Les nouvelles restrictions à l'exportation imposées par la Chine et les tensions géopolitiques croissantes ont une fois de plus mis en évidence les risques d'approvisionnement en matières premières essentielles au cours de l'année écoulée. Alors que les chaînes d'approvisionnement - en particulier dans le traitement et le raffinage - restent très concentrées et que la demande de lithium, de terres rares et d'autres matériaux continue de croître, le développement d'autres options d'approvisionnement peine à suivre le rythme. C'est ce qui ressort d'un nouveau rapport par l'Agence internationale de l'énergie (AIE) et l'OCDE.

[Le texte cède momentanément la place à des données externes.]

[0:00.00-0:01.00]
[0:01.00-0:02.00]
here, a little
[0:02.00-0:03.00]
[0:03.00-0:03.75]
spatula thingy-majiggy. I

Ces dernières années, un large éventail de mesures politiques a été mis en place pour réduire ces risques. Dans les stratégies axées sur la diversification des chaînes d'approvisionnement et la promotion d'un approvisionnement durable et responsable, les systèmes de traçabilité jouent un rôle central. Une enquête conjointe de l'AIE et de l'OCDE auprès de plus de 80 entreprises montre qu'environ deux tiers d'entre elles utilisent déjà de tels systèmes. Les acteurs du secteur amont sont nettement plus avancés que ceux des secteurs intermédiaire et aval. C'est dans les chaînes d'approvisionnement en cobalt que les systèmes de traçabilité sont les plus répandus. Les terres rares suscitent un vif intérêt, mais leur mise en œuvre est entravée par des problèmes structurels. Il s'agit notamment des très faibles quantités de ces matériaux utilisées dans les composants, de l'étiquetage générique ou incohérent et des préoccupations relatives à la protection des secrets commerciaux.

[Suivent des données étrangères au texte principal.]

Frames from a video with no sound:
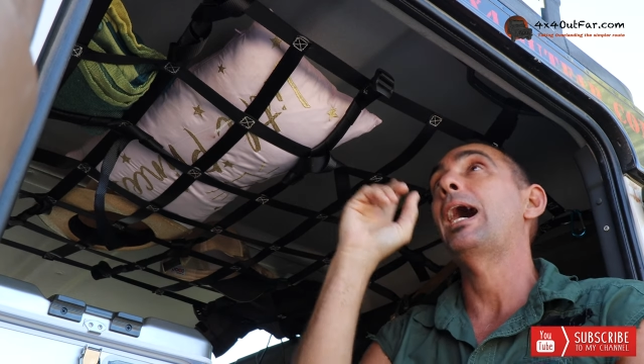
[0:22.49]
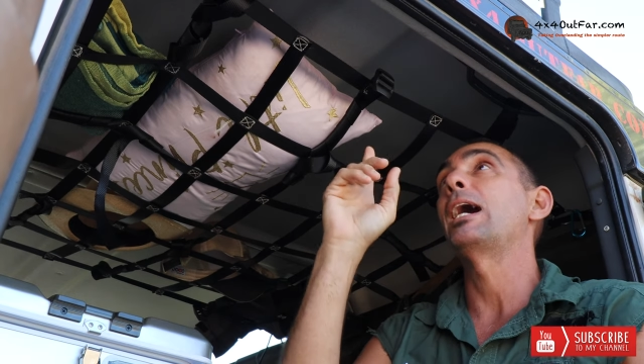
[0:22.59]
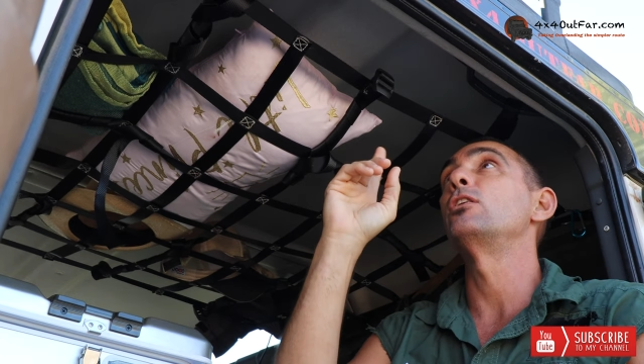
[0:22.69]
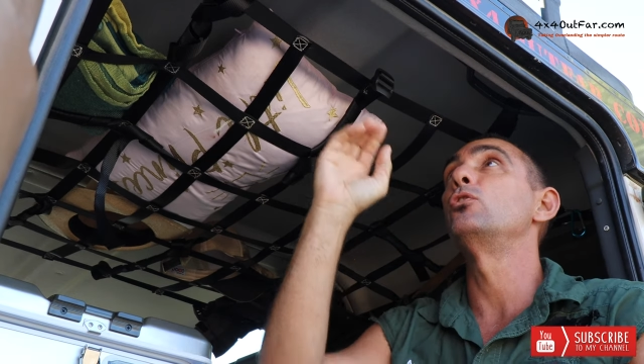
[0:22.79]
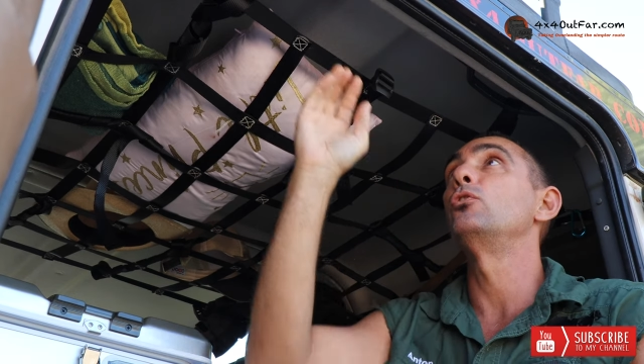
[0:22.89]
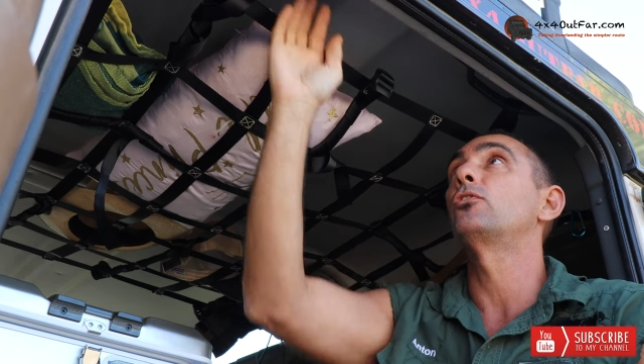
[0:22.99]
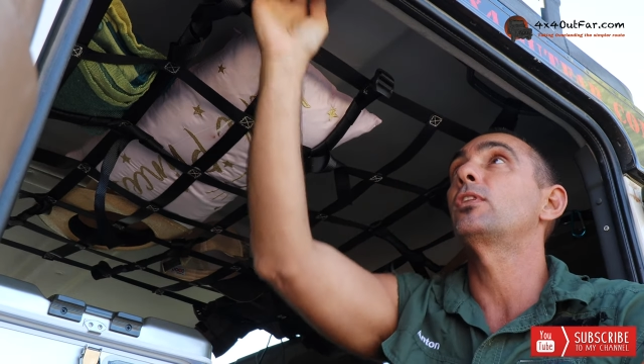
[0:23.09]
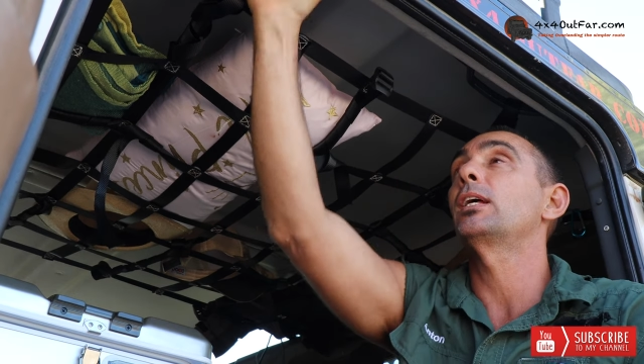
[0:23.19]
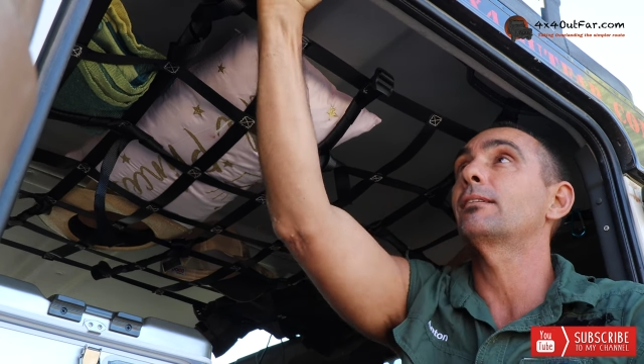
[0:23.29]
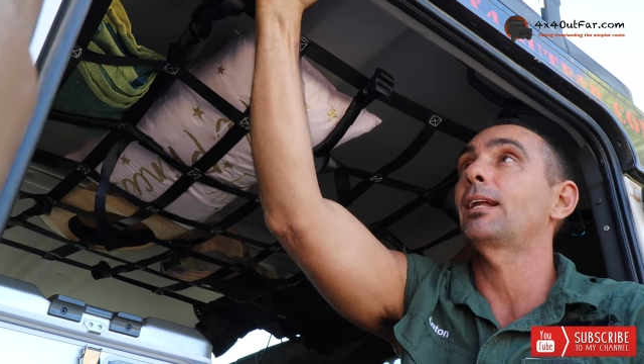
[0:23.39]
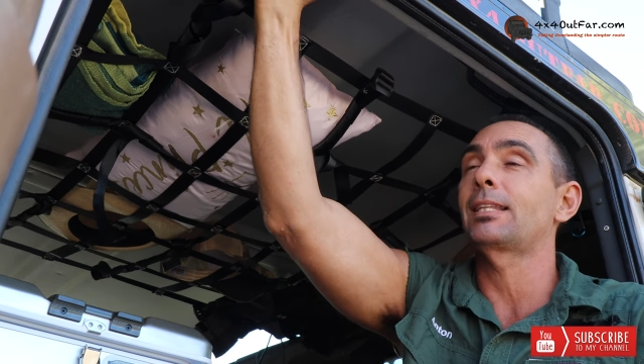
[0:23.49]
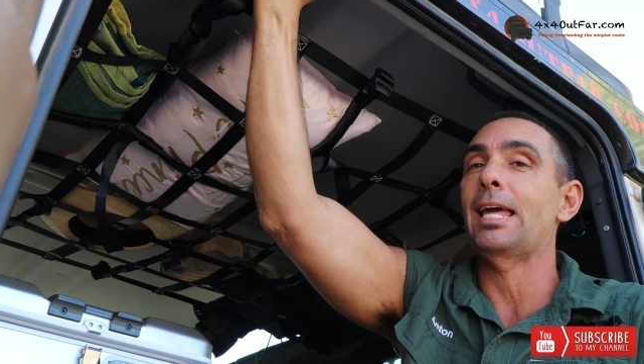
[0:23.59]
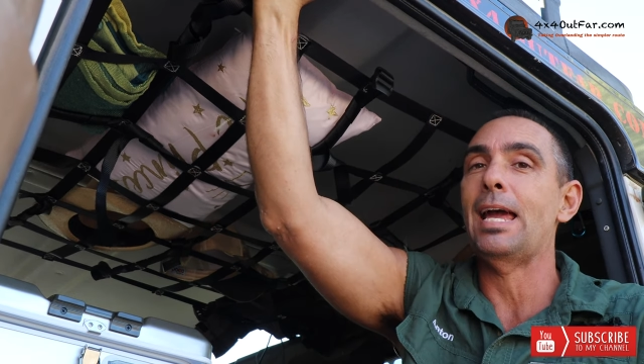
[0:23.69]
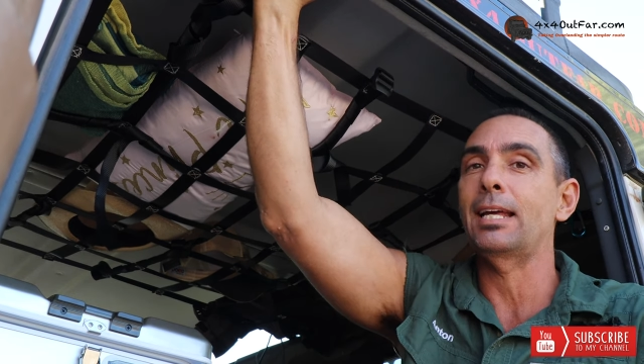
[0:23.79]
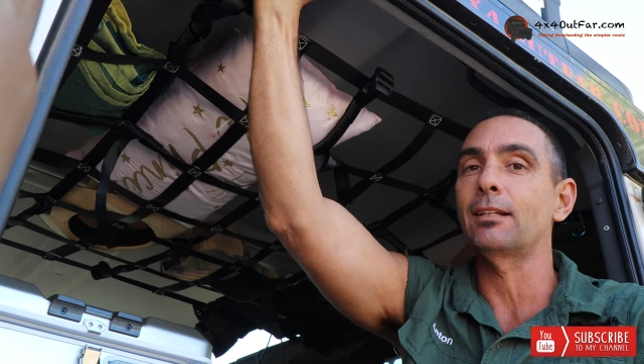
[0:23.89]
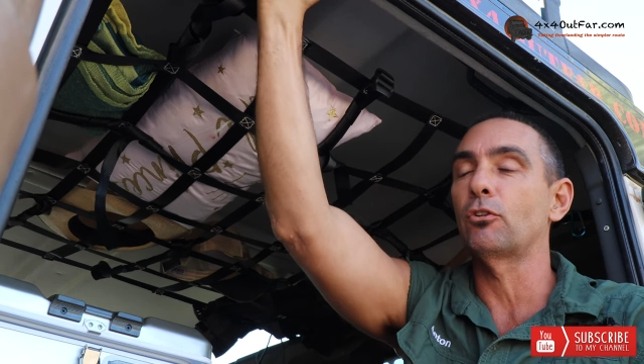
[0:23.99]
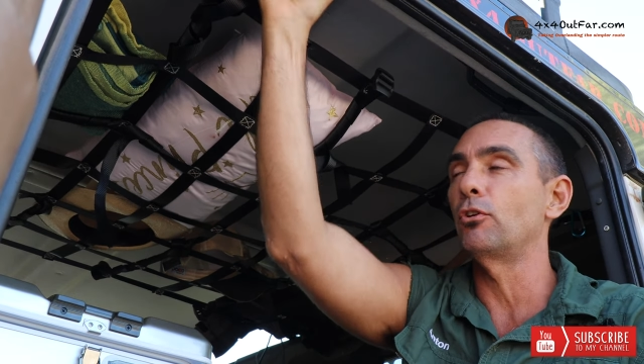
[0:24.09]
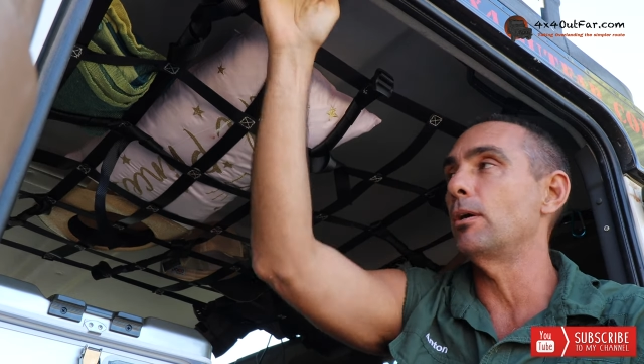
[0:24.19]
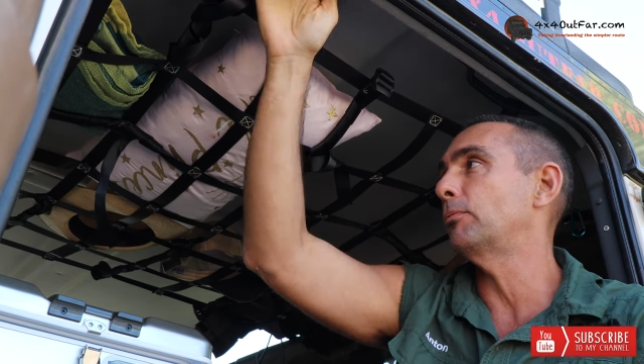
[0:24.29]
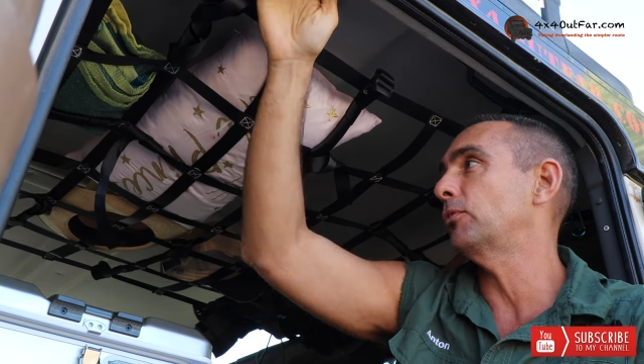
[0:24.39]
I use things like the handle
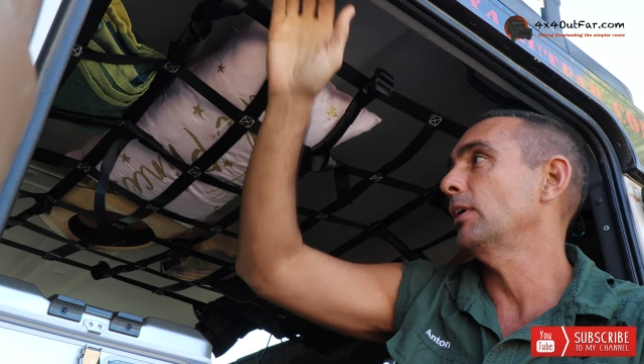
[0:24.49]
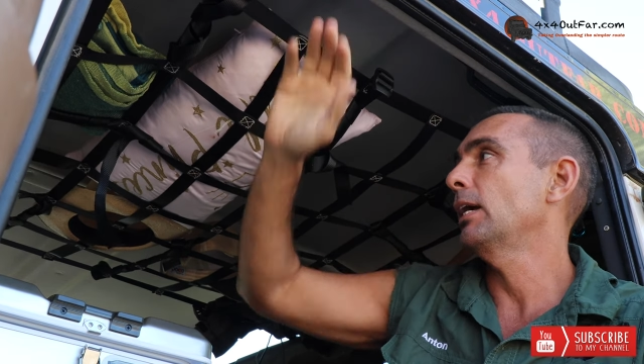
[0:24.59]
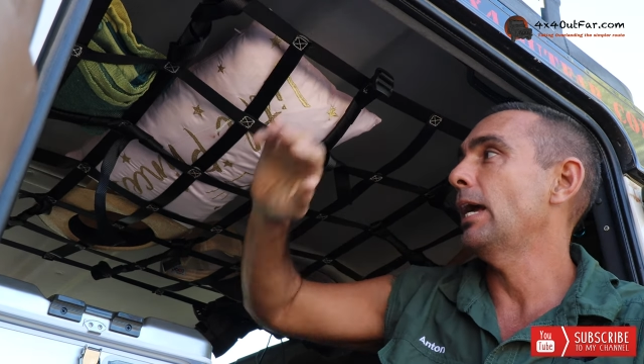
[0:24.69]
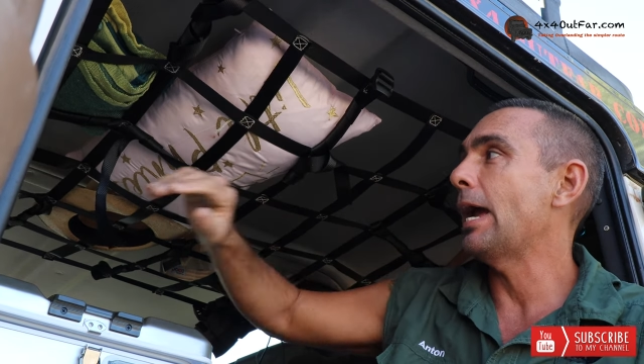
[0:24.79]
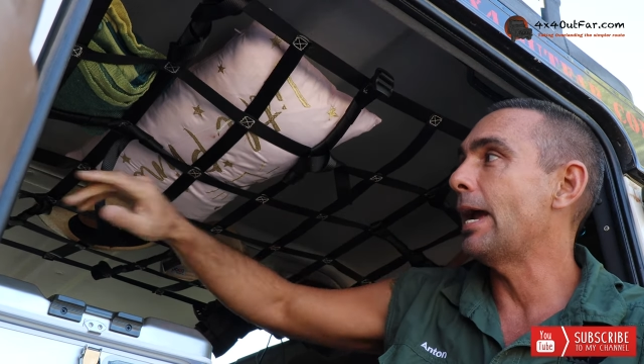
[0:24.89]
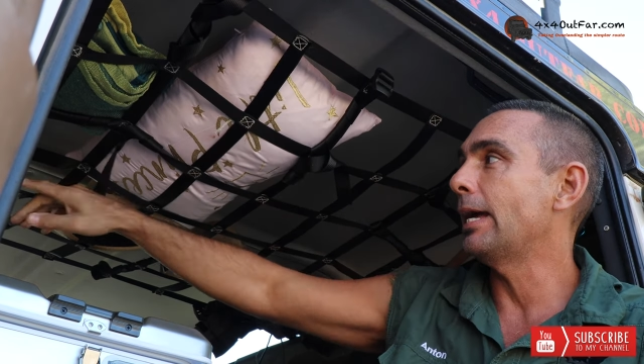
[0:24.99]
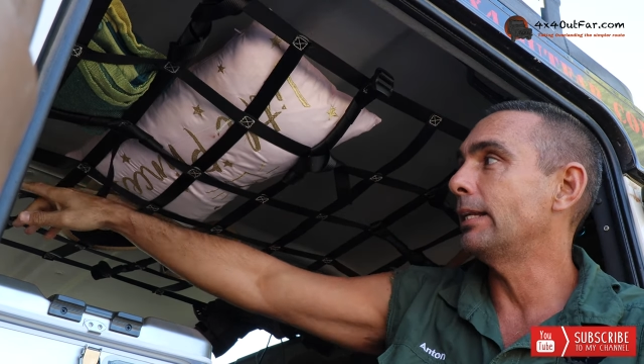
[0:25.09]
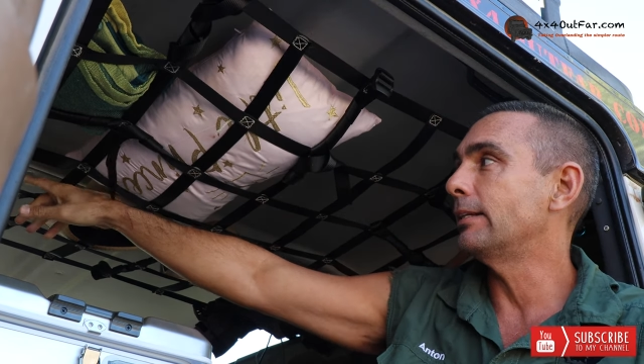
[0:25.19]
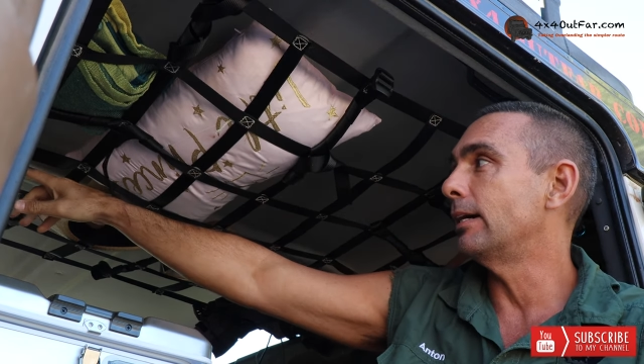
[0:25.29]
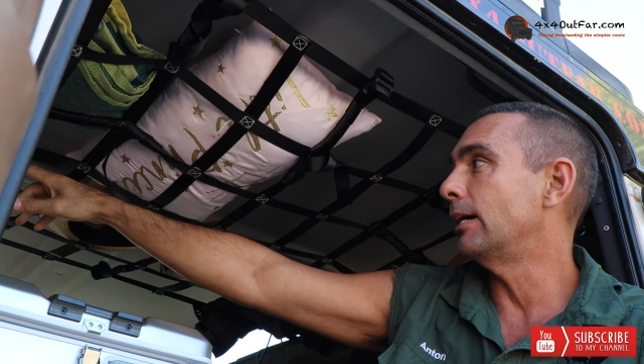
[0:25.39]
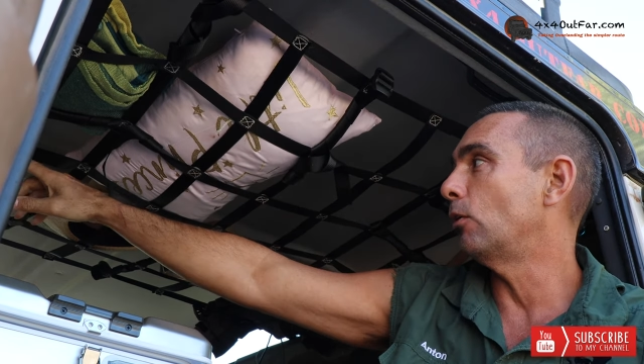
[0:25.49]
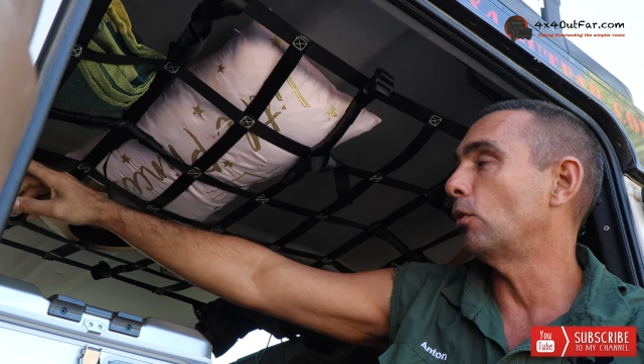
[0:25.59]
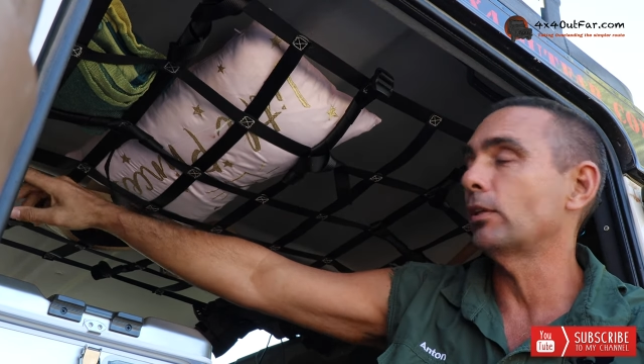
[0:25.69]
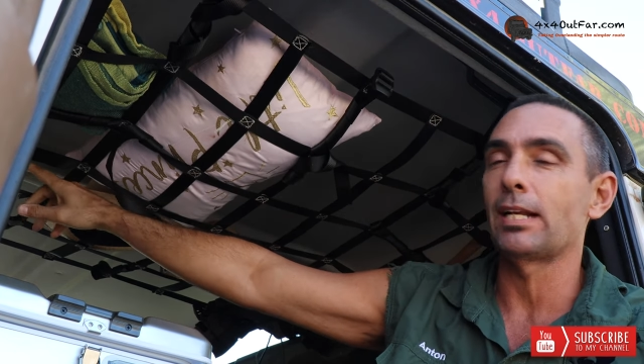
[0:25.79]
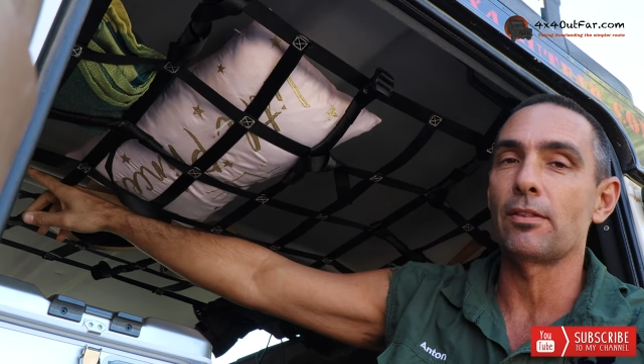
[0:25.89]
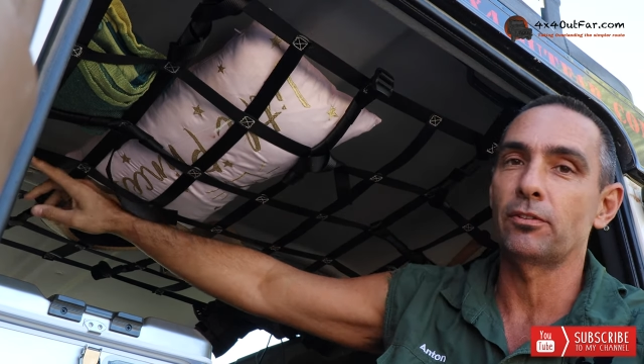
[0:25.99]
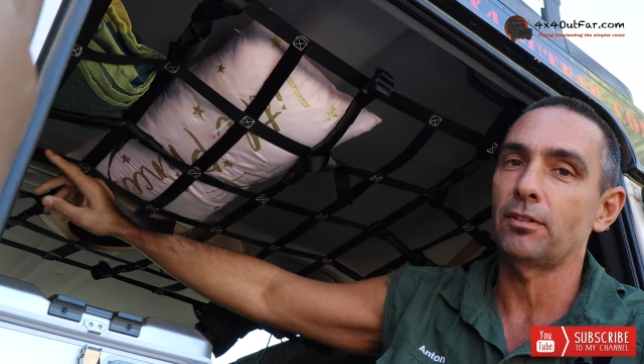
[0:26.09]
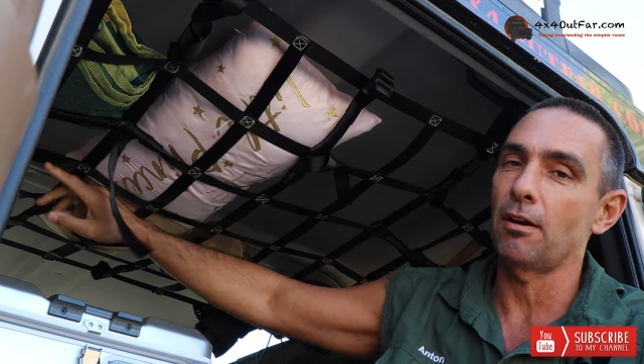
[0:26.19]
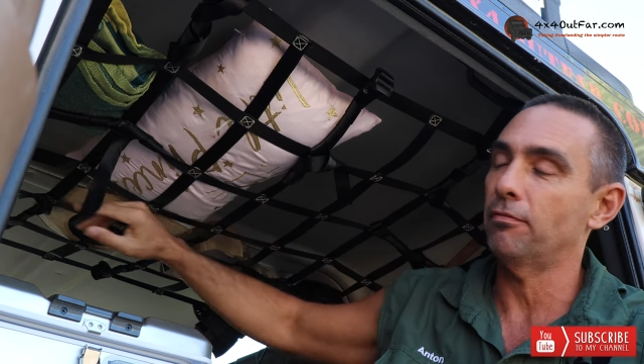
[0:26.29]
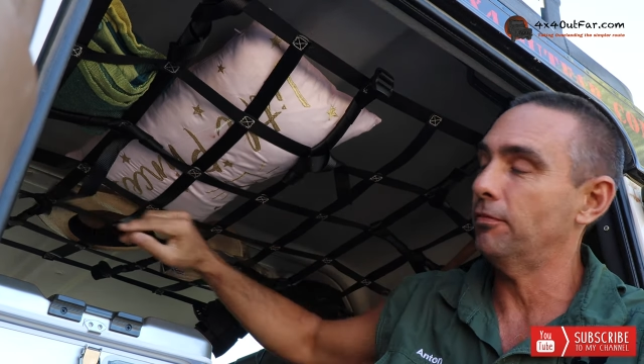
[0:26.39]
grips and uh, all that other stuff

L'extension de la traçabilité pourrait réduire les risques d'investissement
L'enquête montre également que de nombreux systèmes restent incomplets. Alors que presque toutes les entreprises collectent des données sur le pays d'origine, des informations plus détaillées, telles que l'impact environnemental ou les données sur la responsabilité des entreprises, sont beaucoup moins souvent recueillies. Pourtant, ces données pourraient contribuer à attirer les investissements et à réduire les risques, en particulier dans les chaînes d'approvisionnement en phase de démarrage et moins normalisées, telles que le graphite, les terres rares et le lithium.
Les auteurs identifient les coûts élevés, le manque d'interopérabilité entre les systèmes et les faibles incitations au partage des données comme des obstacles majeurs à la poursuite de l'expansion. Ils recommandent un soutien financier ciblé pour les acteurs en amont et les plus petits acteurs en particulier. En outre, les normes internationales devraient être mieux alignées afin de rendre les données plus comparables et plus faciles à utiliser.